▶ _Input material_

=== Begin Enclosure ===

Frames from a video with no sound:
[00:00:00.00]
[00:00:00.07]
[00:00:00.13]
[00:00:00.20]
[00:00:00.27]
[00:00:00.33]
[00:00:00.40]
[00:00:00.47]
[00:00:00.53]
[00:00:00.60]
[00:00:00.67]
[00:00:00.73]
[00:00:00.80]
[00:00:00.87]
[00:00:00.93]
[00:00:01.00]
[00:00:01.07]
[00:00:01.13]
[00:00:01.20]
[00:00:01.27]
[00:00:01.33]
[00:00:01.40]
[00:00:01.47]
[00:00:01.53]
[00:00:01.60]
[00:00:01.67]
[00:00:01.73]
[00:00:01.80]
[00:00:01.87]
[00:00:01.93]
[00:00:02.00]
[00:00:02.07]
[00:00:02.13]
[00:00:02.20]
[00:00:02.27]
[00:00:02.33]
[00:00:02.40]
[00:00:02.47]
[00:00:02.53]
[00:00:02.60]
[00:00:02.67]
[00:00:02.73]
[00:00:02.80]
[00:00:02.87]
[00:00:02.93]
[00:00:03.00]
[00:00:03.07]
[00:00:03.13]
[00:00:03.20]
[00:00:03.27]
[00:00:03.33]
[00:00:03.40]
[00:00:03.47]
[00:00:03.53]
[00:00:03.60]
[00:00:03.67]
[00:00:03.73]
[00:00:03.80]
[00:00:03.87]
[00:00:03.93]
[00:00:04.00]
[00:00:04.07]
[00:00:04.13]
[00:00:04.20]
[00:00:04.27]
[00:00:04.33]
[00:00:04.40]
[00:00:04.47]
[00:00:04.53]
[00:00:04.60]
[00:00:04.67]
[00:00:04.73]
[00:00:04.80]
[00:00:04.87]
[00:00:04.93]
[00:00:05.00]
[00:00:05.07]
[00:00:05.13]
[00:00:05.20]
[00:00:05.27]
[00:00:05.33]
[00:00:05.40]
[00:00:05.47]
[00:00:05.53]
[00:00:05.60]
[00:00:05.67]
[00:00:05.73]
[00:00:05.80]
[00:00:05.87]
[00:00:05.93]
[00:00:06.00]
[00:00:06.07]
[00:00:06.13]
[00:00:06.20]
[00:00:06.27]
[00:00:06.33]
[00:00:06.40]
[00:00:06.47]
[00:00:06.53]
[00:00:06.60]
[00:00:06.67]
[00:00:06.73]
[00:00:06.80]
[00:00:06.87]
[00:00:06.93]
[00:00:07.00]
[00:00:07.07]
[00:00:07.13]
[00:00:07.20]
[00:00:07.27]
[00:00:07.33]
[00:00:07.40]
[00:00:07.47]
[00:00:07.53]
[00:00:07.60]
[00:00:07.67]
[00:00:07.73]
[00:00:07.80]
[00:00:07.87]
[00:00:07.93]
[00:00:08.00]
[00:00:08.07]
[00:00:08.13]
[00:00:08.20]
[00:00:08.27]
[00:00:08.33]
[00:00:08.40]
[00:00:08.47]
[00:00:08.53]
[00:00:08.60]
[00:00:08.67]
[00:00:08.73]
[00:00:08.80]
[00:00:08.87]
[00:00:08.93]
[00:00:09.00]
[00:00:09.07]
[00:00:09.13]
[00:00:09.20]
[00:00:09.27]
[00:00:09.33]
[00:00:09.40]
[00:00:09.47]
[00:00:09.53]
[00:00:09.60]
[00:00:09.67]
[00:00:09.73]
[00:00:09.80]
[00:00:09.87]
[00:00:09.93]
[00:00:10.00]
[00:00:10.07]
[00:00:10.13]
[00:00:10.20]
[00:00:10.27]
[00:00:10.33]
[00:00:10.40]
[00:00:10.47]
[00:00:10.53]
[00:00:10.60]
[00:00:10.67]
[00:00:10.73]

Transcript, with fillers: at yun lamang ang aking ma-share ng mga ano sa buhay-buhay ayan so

=== End Enclosure ===

▶ _Activity_
Retype, without changes, the lines from the line holding "[00:00:03.33]" to the end of the data, both ends included.

▶ _Response to the exercise_
[00:00:03.33]
[00:00:03.40]
[00:00:03.47]
[00:00:03.53]
[00:00:03.60]
[00:00:03.67]
[00:00:03.73]
[00:00:03.80]
[00:00:03.87]
[00:00:03.93]
[00:00:04.00]
[00:00:04.07]
[00:00:04.13]
[00:00:04.20]
[00:00:04.27]
[00:00:04.33]
[00:00:04.40]
[00:00:04.47]
[00:00:04.53]
[00:00:04.60]
[00:00:04.67]
[00:00:04.73]
[00:00:04.80]
[00:00:04.87]
[00:00:04.93]
[00:00:05.00]
[00:00:05.07]
[00:00:05.13]
[00:00:05.20]
[00:00:05.27]
[00:00:05.33]
[00:00:05.40]
[00:00:05.47]
[00:00:05.53]
[00:00:05.60]
[00:00:05.67]
[00:00:05.73]
[00:00:05.80]
[00:00:05.87]
[00:00:05.93]
[00:00:06.00]
[00:00:06.07]
[00:00:06.13]
[00:00:06.20]
[00:00:06.27]
[00:00:06.33]
[00:00:06.40]
[00:00:06.47]
[00:00:06.53]
[00:00:06.60]
[00:00:06.67]
[00:00:06.73]
[00:00:06.80]
[00:00:06.87]
[00:00:06.93]
[00:00:07.00]
[00:00:07.07]
[00:00:07.13]
[00:00:07.20]
[00:00:07.27]
[00:00:07.33]
[00:00:07.40]
[00:00:07.47]
[00:00:07.53]
[00:00:07.60]
[00:00:07.67]
[00:00:07.73]
[00:00:07.80]
[00:00:07.87]
[00:00:07.93]
[00:00:08.00]
[00:00:08.07]
[00:00:08.13]
[00:00:08.20]
[00:00:08.27]
[00:00:08.33]
[00:00:08.40]
[00:00:08.47]
[00:00:08.53]
[00:00:08.60]
[00:00:08.67]
[00:00:08.73]
[00:00:08.80]
[00:00:08.87]
[00:00:08.93]
[00:00:09.00]
[00:00:09.07]
[00:00:09.13]
[00:00:09.20]
[00:00:09.27]
[00:00:09.33]
[00:00:09.40]
[00:00:09.47]
[00:00:09.53]
[00:00:09.60]
[00:00:09.67]
[00:00:09.73]
[00:00:09.80]
[00:00:09.87]
[00:00:09.93]
[00:00:10.00]
[00:00:10.07]
[00:00:10.13]
[00:00:10.20]
[00:00:10.27]
[00:00:10.33]
[00:00:10.40]
[00:00:10.47]
[00:00:10.53]
[00:00:10.60]
[00:00:10.67]
[00:00:10.73]

Transcript, with fillers: at yun lamang ang aking ma-share ng mga ano sa buhay-buhay ayan so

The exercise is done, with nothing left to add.